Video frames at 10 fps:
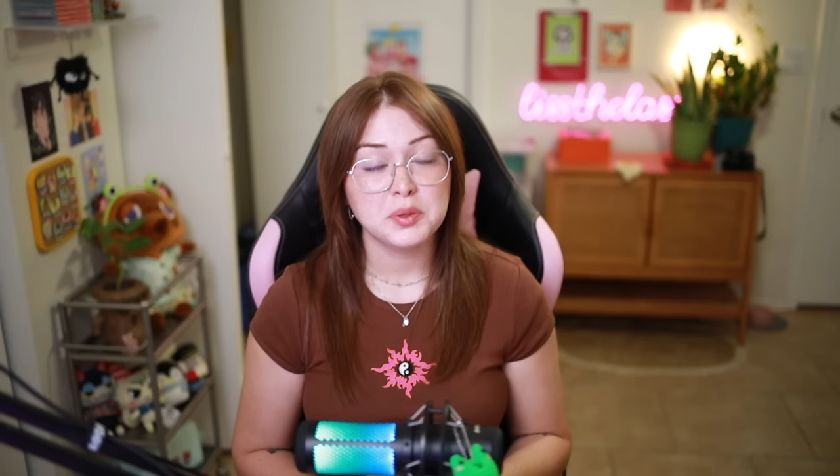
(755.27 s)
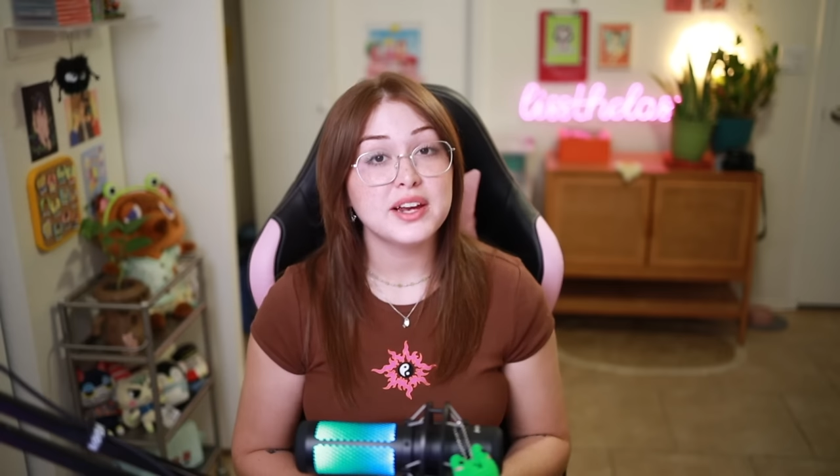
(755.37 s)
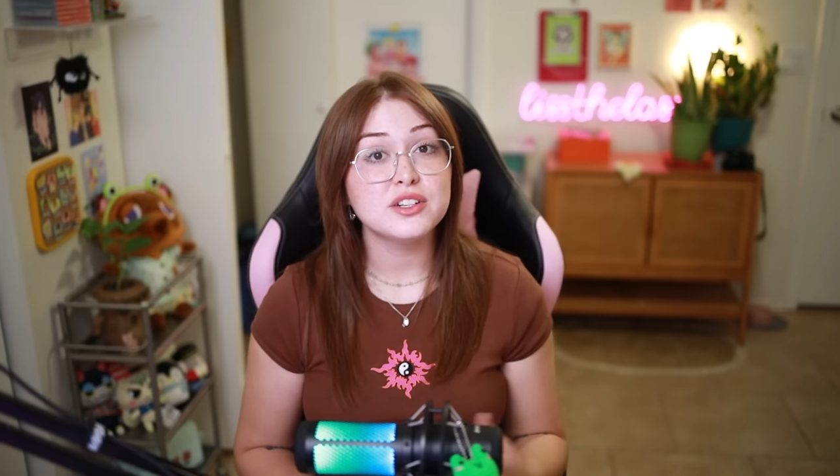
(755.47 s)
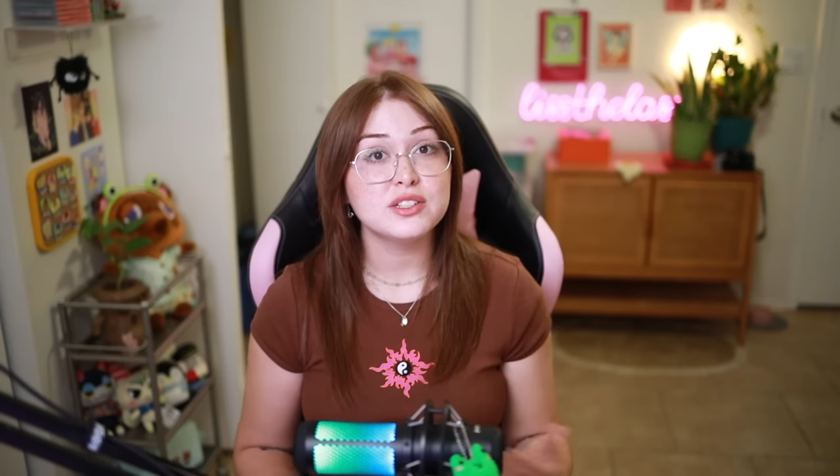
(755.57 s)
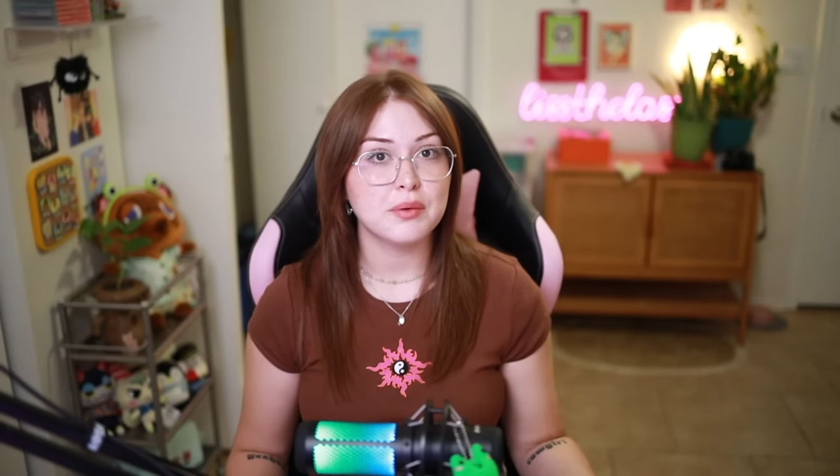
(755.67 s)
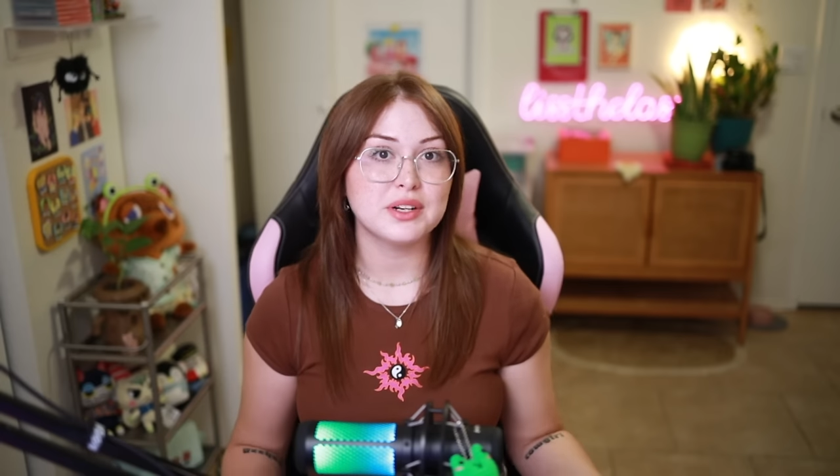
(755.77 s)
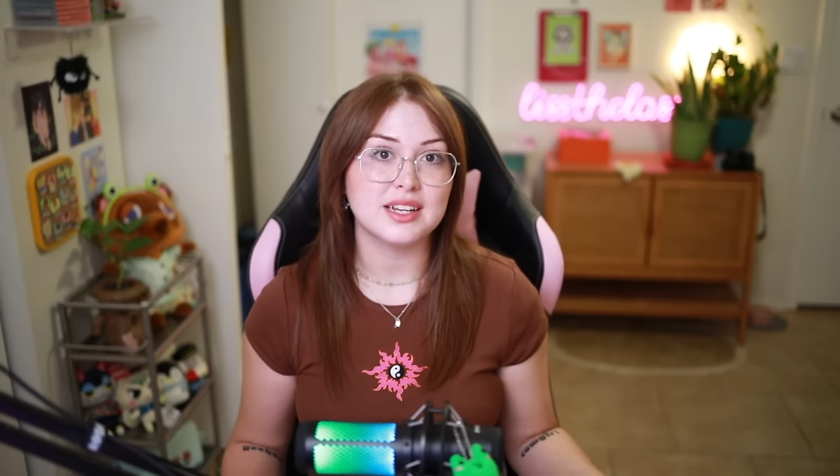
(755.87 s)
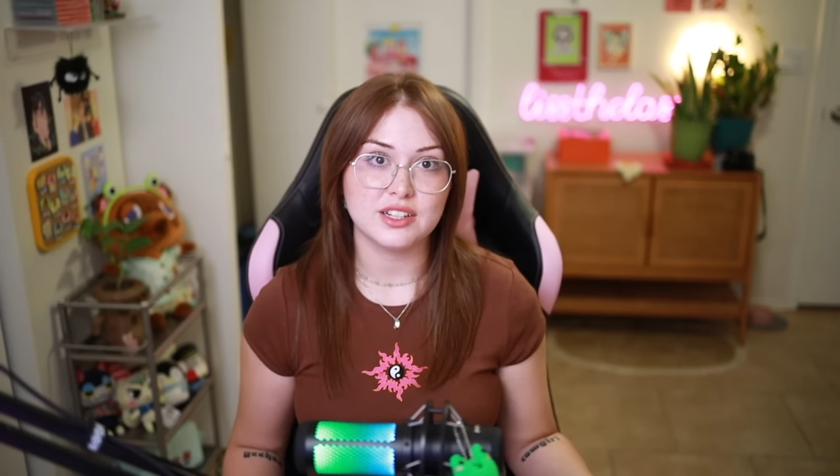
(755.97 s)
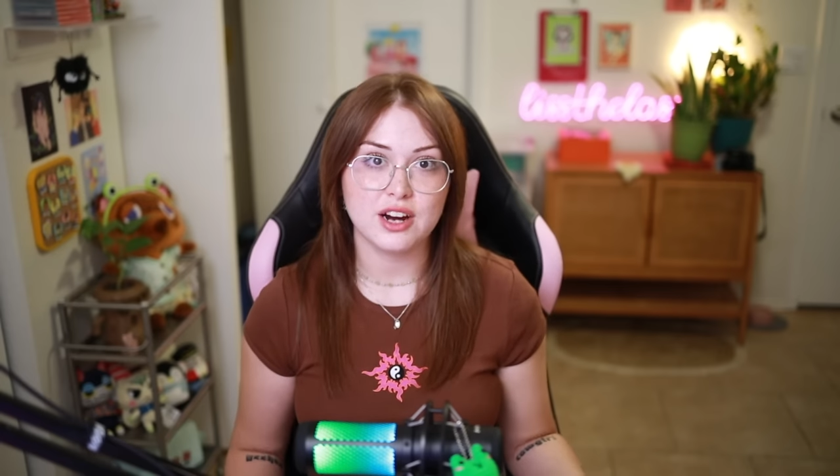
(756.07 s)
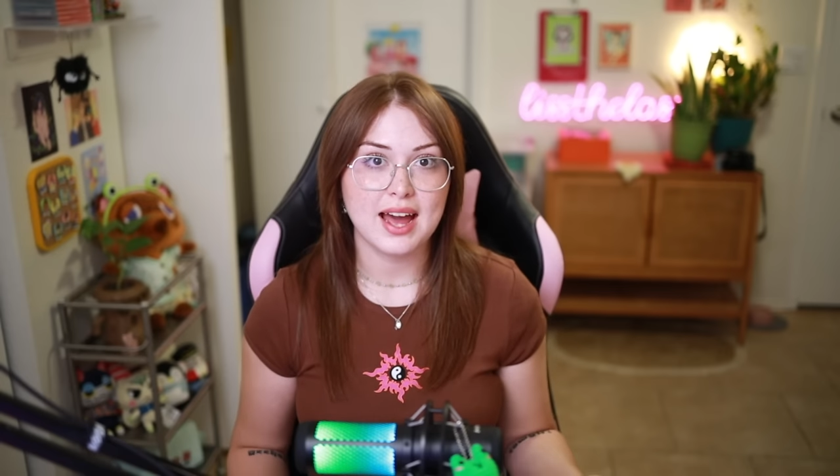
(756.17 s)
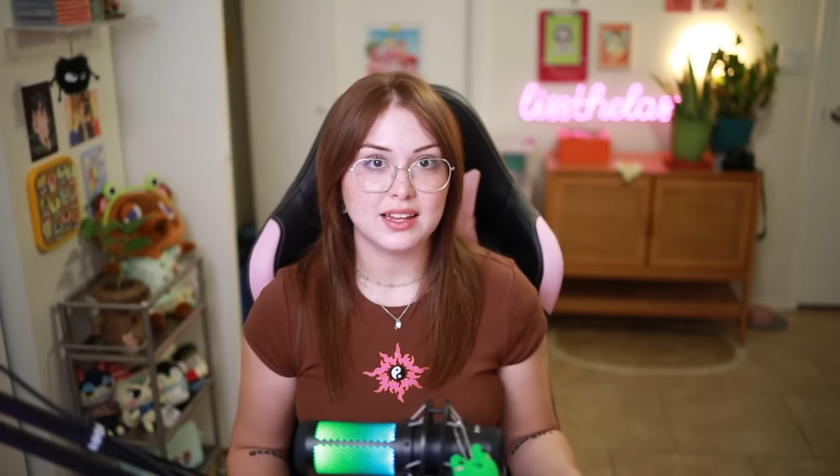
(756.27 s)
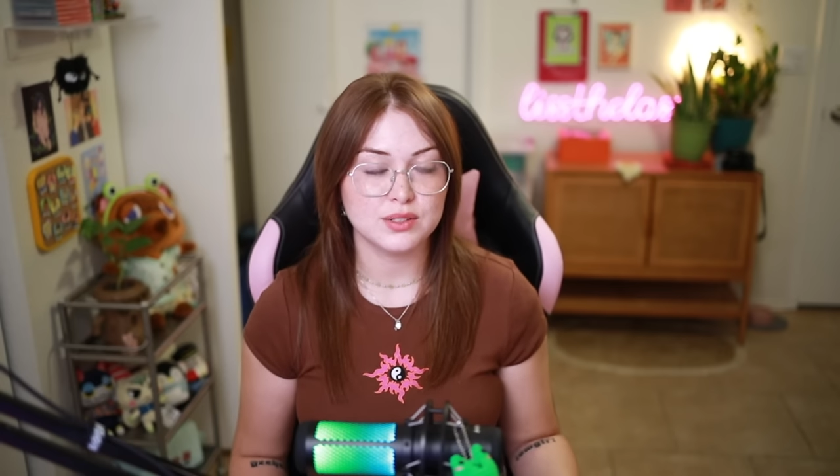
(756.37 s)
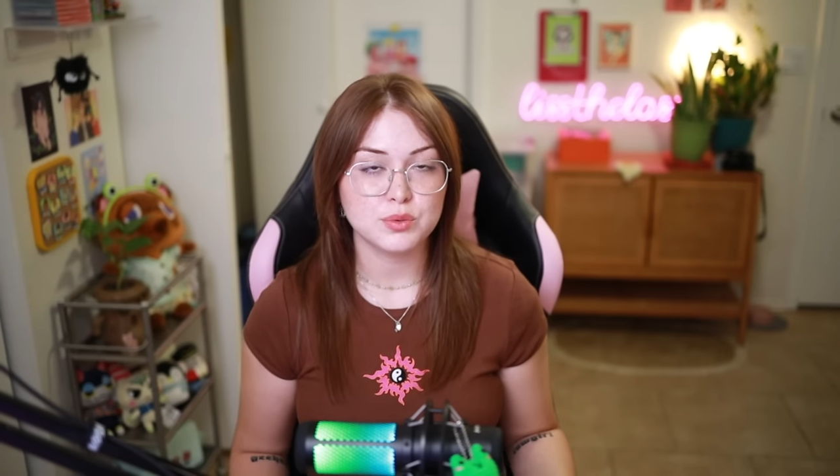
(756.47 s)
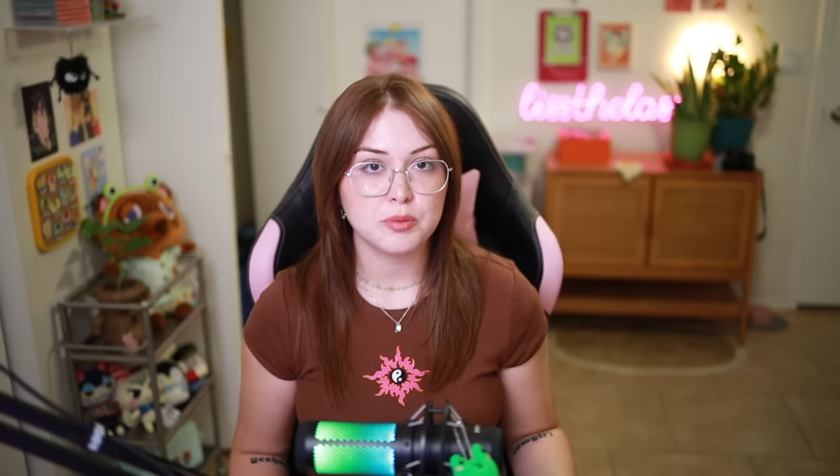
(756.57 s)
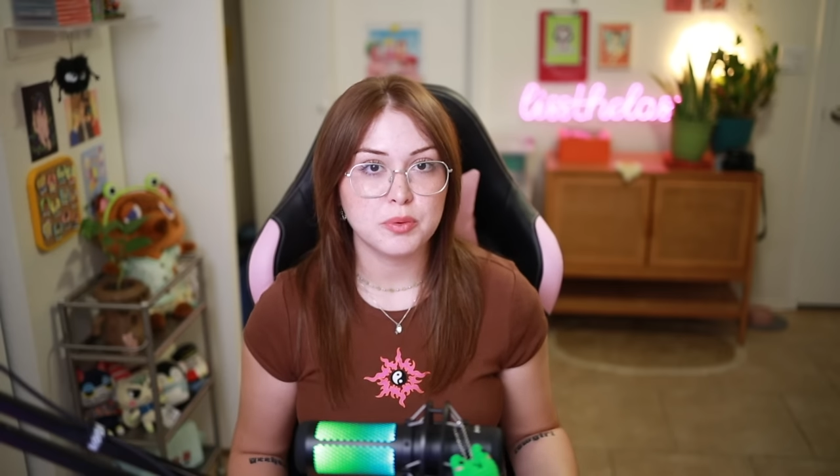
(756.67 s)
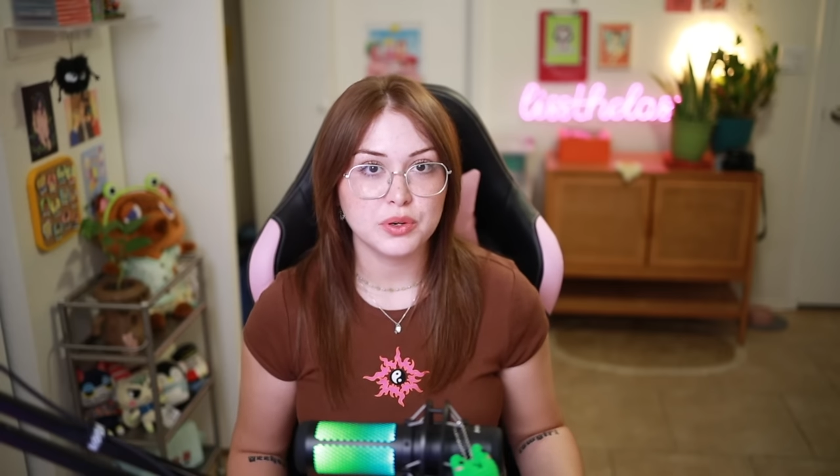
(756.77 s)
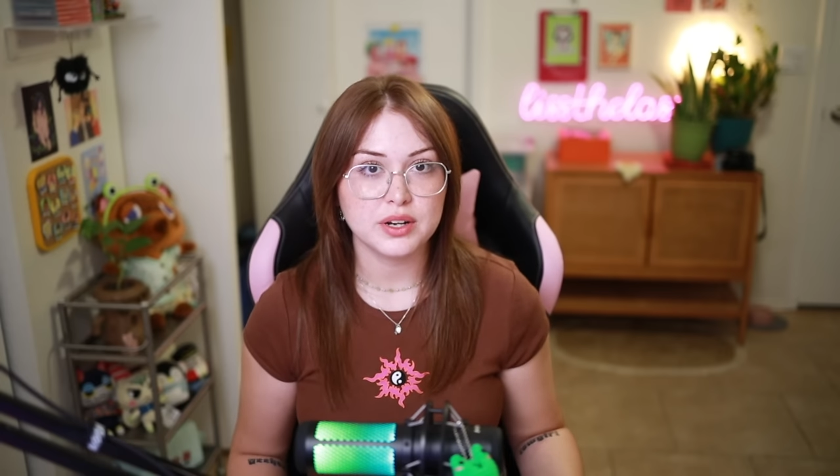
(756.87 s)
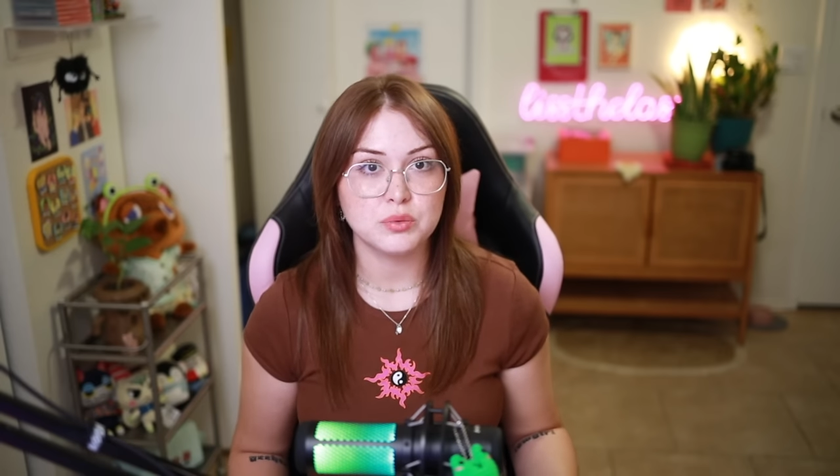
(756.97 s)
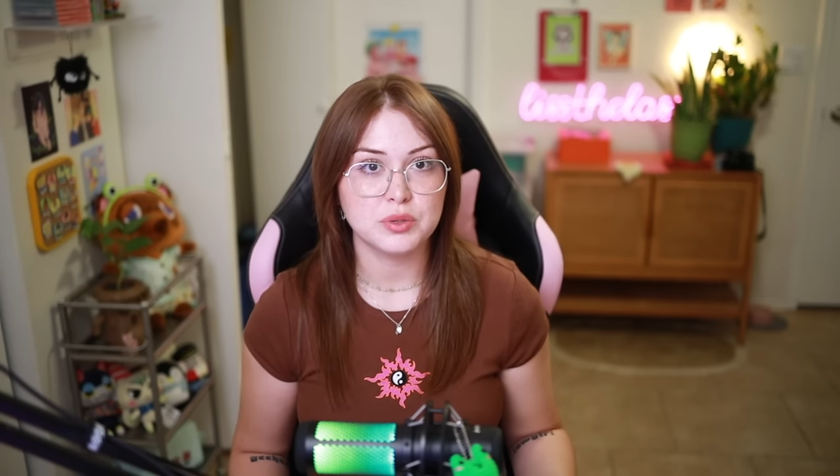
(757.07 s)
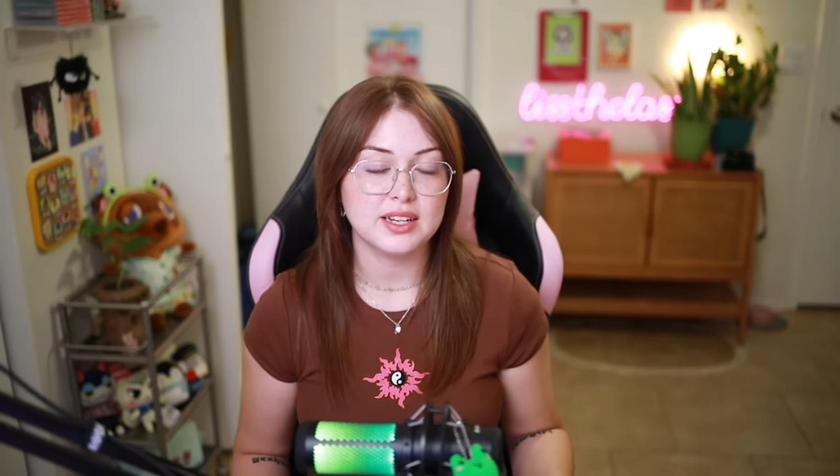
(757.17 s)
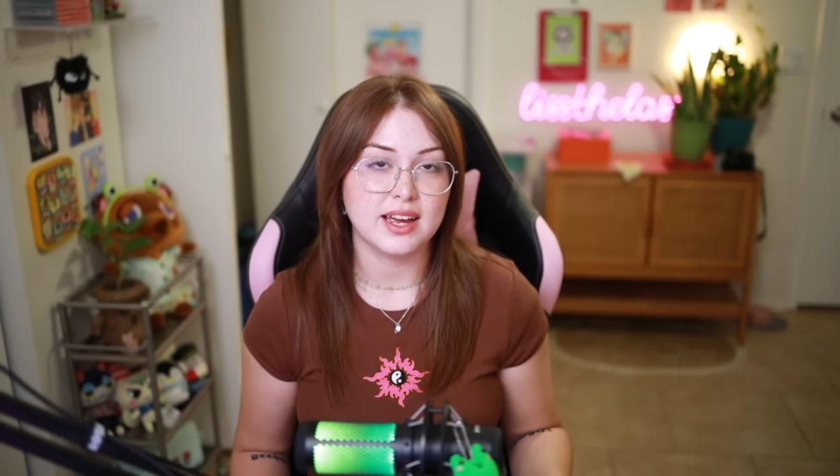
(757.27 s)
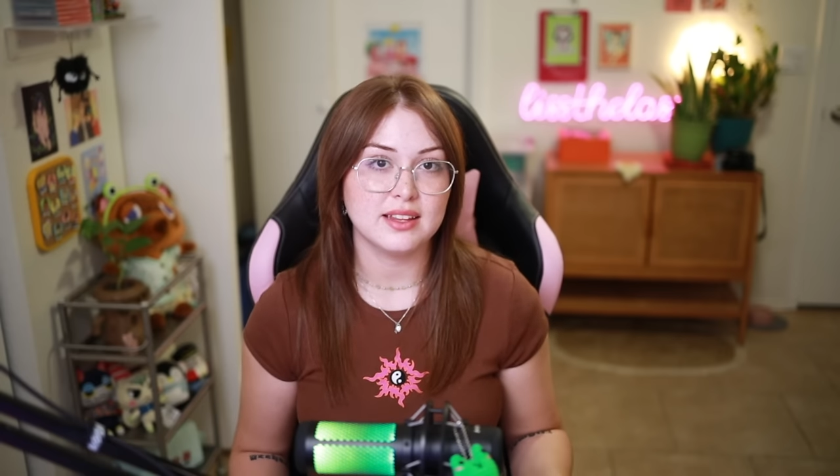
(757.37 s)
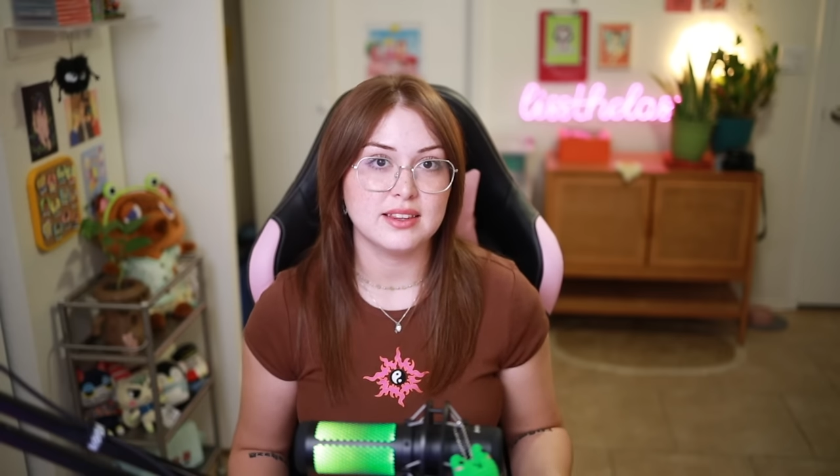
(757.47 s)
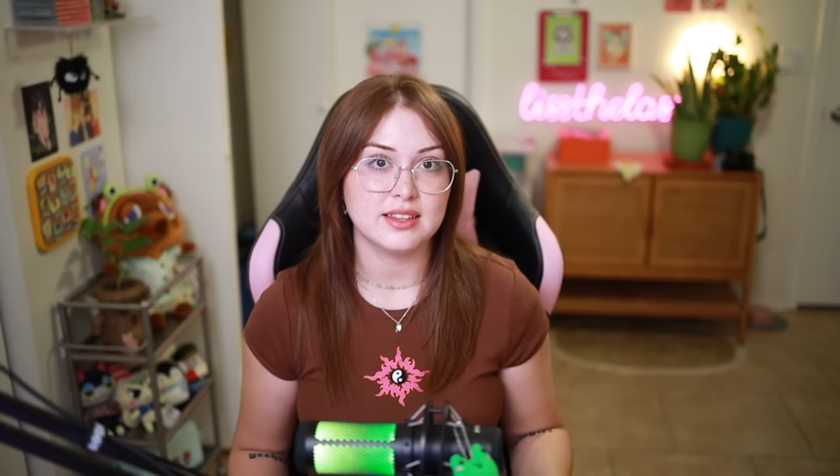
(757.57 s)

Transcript: Players that would get their islands reported would get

========================================

▶ [WHAT THE TASK ASKS]
Each line above is to be copied exactly, and the pictures are to be dropped.

▶ [SOLUTION FOR THIS EXERCISE]
Video frames at 10 fps:
(755.27 s)
(755.37 s)
(755.47 s)
(755.57 s)
(755.67 s)
(755.77 s)
(755.87 s)
(755.97 s)
(756.07 s)
(756.17 s)
(756.27 s)
(756.37 s)
(756.47 s)
(756.57 s)
(756.67 s)
(756.77 s)
(756.87 s)
(756.97 s)
(757.07 s)
(757.17 s)
(757.27 s)
(757.37 s)
(757.47 s)
(757.57 s)

Transcript: Players that would get their islands reported would get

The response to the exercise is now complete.